The bioavailability question is not as simple as “which molecule is absorbed better.” Both NMN and NR are absorbed orally and both raise blood NAD+ levels. The real question is: which pathway is more efficient in vivo?
NMN Bioavailability
NMN has a molecular weight of 334.22 g/mol, making it larger than NR (255.25 g/mol). This size difference matters because larger molecules generally have more difficulty crossing cell membranes.
A 2016 study in mice by Mills et al. published in Cell Metabolism found that orally administered NMN appeared in the bloodstream within 2 to 3 minutes and reached peak levels within 15 minutes (Mills et al., 2016; PMID: 27721479). The researchers detected intact NMN in the blood, suggesting that at least some NMN survives the digestive process without being immediately degraded.
However, whether that circulating NMN enters cells directly (via Slc12a8 or other transporters) or must first be converted to NR extracellularly remains unresolved.

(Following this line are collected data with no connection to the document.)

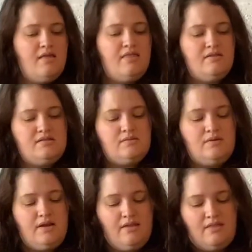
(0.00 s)
This one
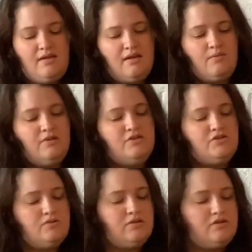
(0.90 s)
I think I want to
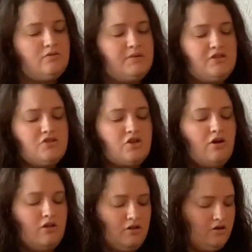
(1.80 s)
do a little bit
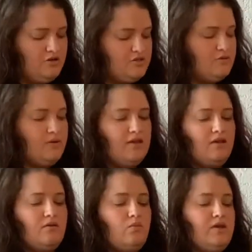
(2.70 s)
taller. So
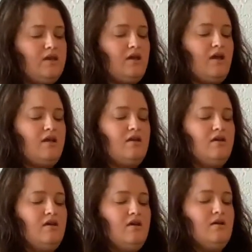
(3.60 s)
again, we can
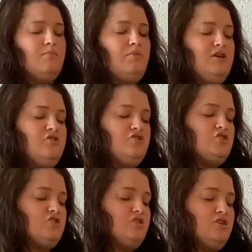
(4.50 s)
pinch
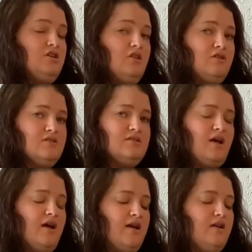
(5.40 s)
either
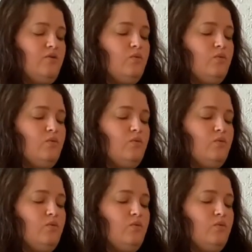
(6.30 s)
side.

Stability advantage: NMN appears to be more stable in the acidic environment of the stomach and in circulating blood compared to NR. This may give NMN a practical bioavailability advantage even if the cellular uptake mechanism is debated.
NR Bioavailability
NR has a well-established absorption pathway via equilibrative nucleoside transporters (ENTs). These transporters are ubiquitously expressed on cell membranes and facilitate the passive diffusion of nucleosides across the lipid bilayer.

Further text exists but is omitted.